GOAL OF THE EXERCISE ▸
The word "with" occurs in some lines of the data. Return each such line.

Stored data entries
+-------+

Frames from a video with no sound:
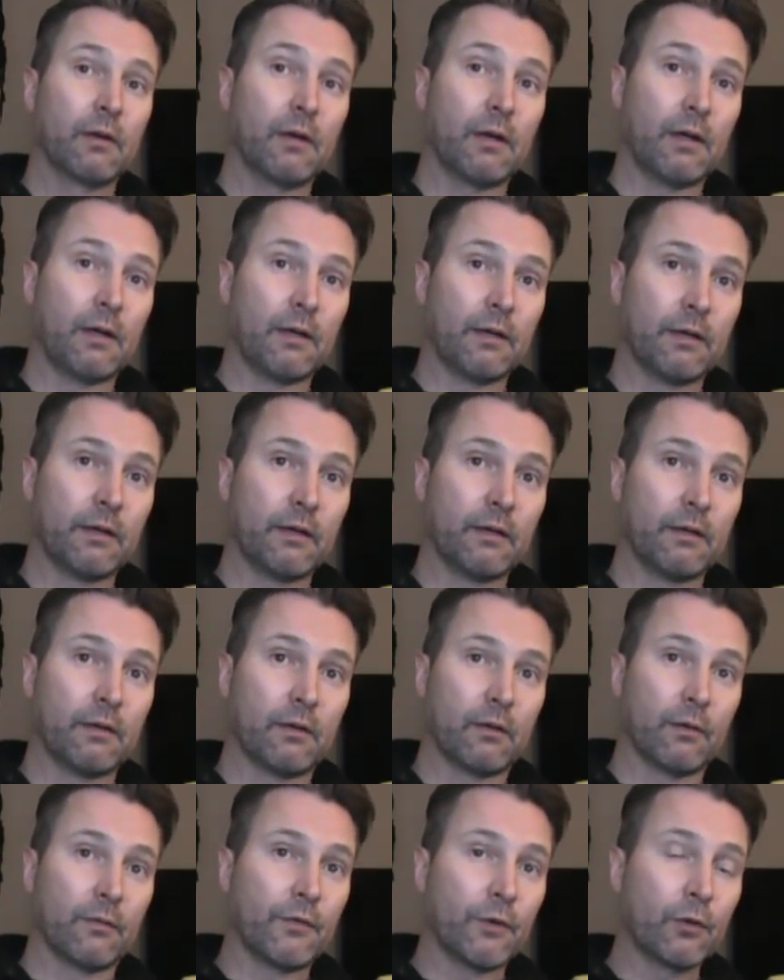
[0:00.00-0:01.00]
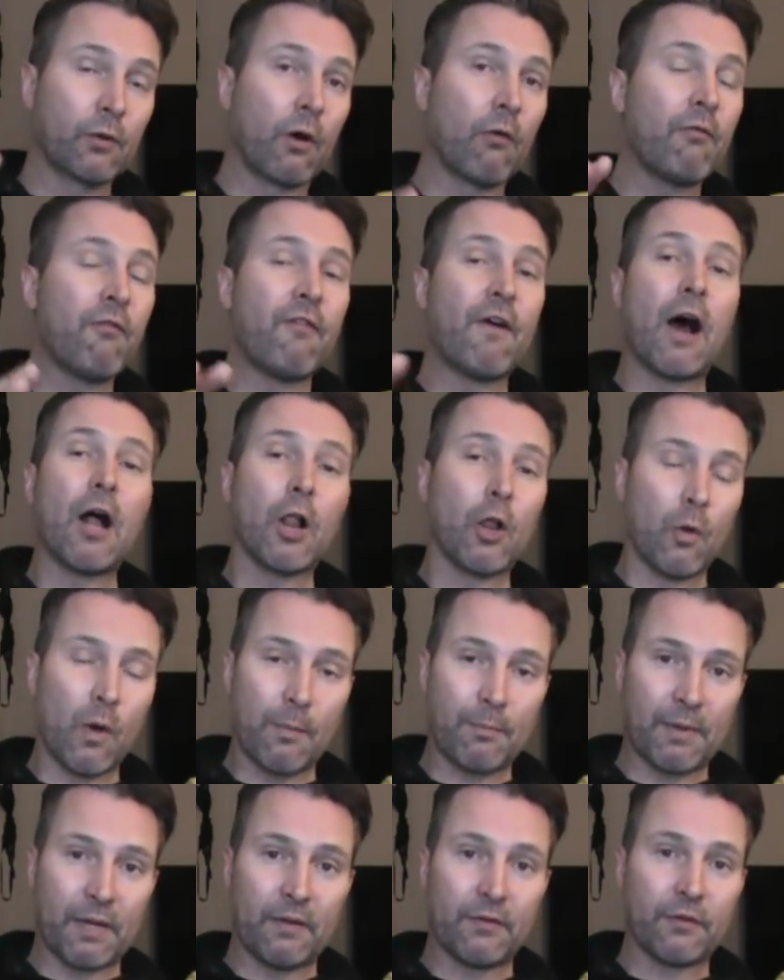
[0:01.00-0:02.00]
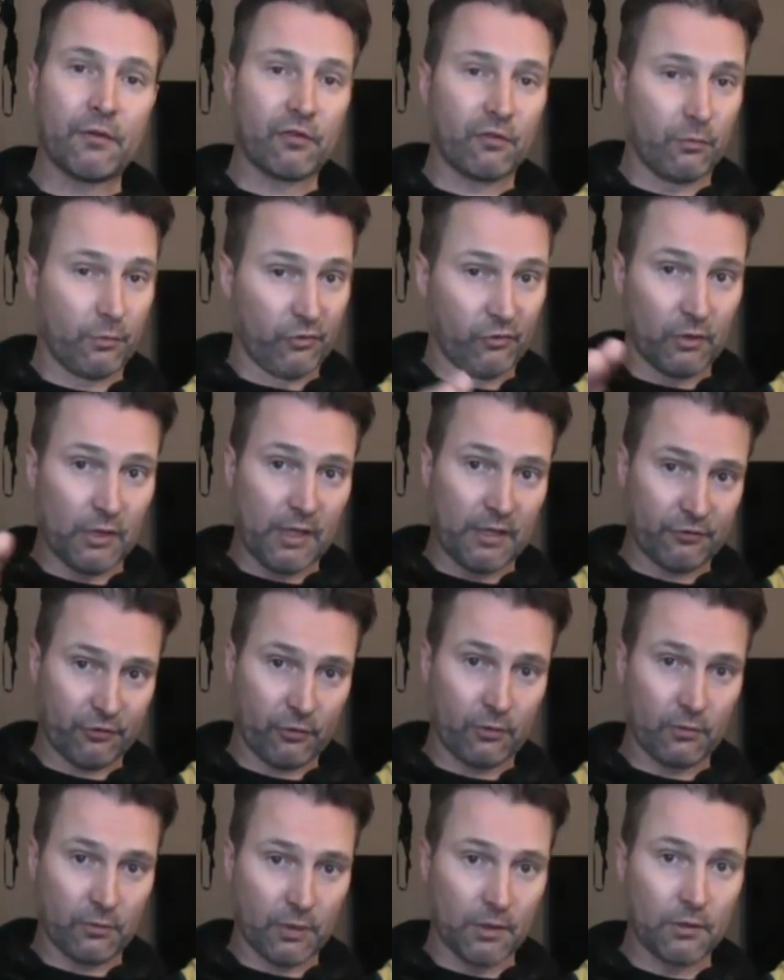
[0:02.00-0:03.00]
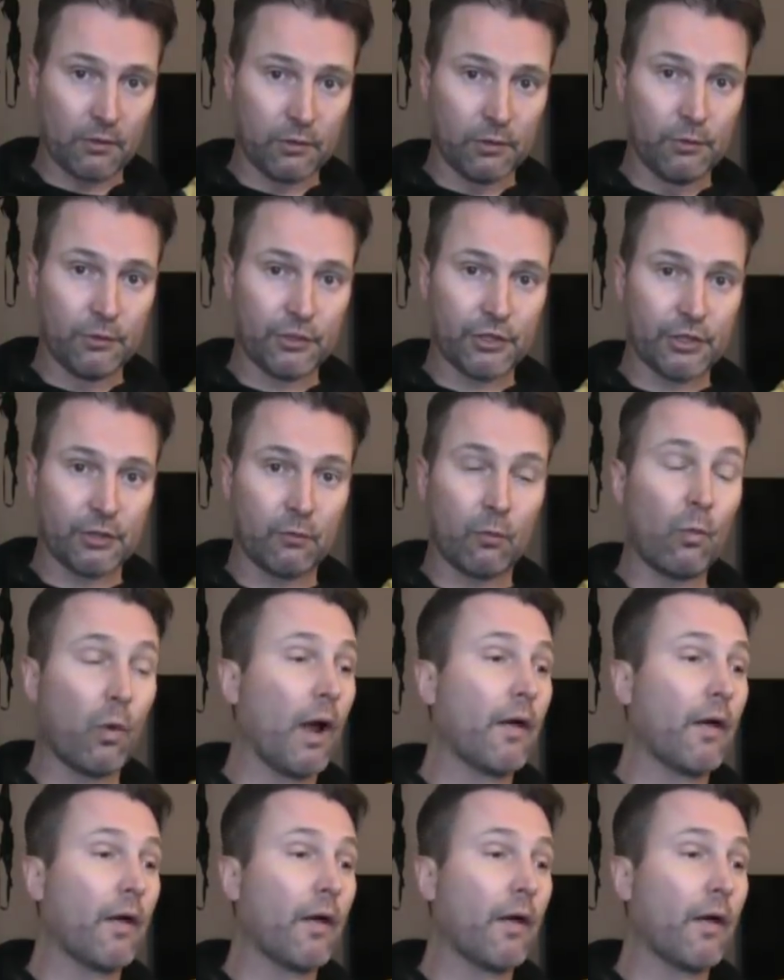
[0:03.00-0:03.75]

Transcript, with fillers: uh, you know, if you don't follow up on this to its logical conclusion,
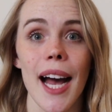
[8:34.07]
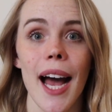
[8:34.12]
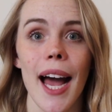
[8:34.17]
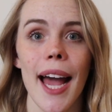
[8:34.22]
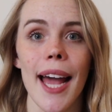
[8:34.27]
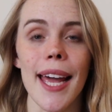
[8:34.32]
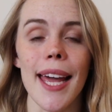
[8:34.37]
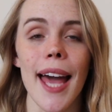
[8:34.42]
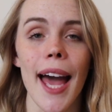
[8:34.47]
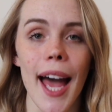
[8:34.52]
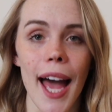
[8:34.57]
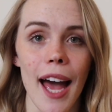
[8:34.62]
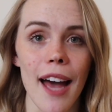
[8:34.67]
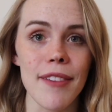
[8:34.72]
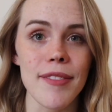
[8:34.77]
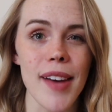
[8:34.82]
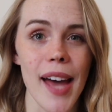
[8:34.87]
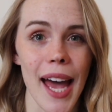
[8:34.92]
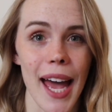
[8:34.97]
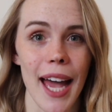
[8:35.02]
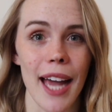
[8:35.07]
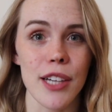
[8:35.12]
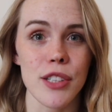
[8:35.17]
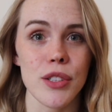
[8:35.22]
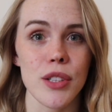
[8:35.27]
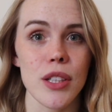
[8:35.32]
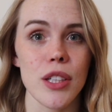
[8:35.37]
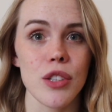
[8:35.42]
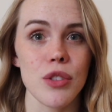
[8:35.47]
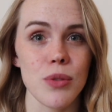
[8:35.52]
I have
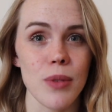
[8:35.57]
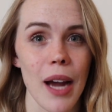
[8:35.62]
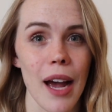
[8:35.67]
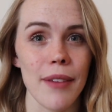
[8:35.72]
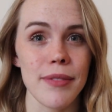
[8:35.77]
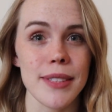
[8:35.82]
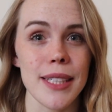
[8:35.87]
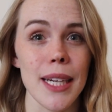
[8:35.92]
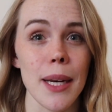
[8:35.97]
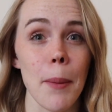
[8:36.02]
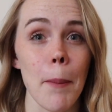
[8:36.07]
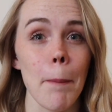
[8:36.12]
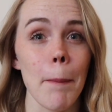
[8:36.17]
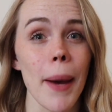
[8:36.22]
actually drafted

+-------+

FINISHED EXERCISE ▸
Frames from a video with no sound:
Transcript, with fillers: uh, you know, if you don't follow up on this to its logical conclusion,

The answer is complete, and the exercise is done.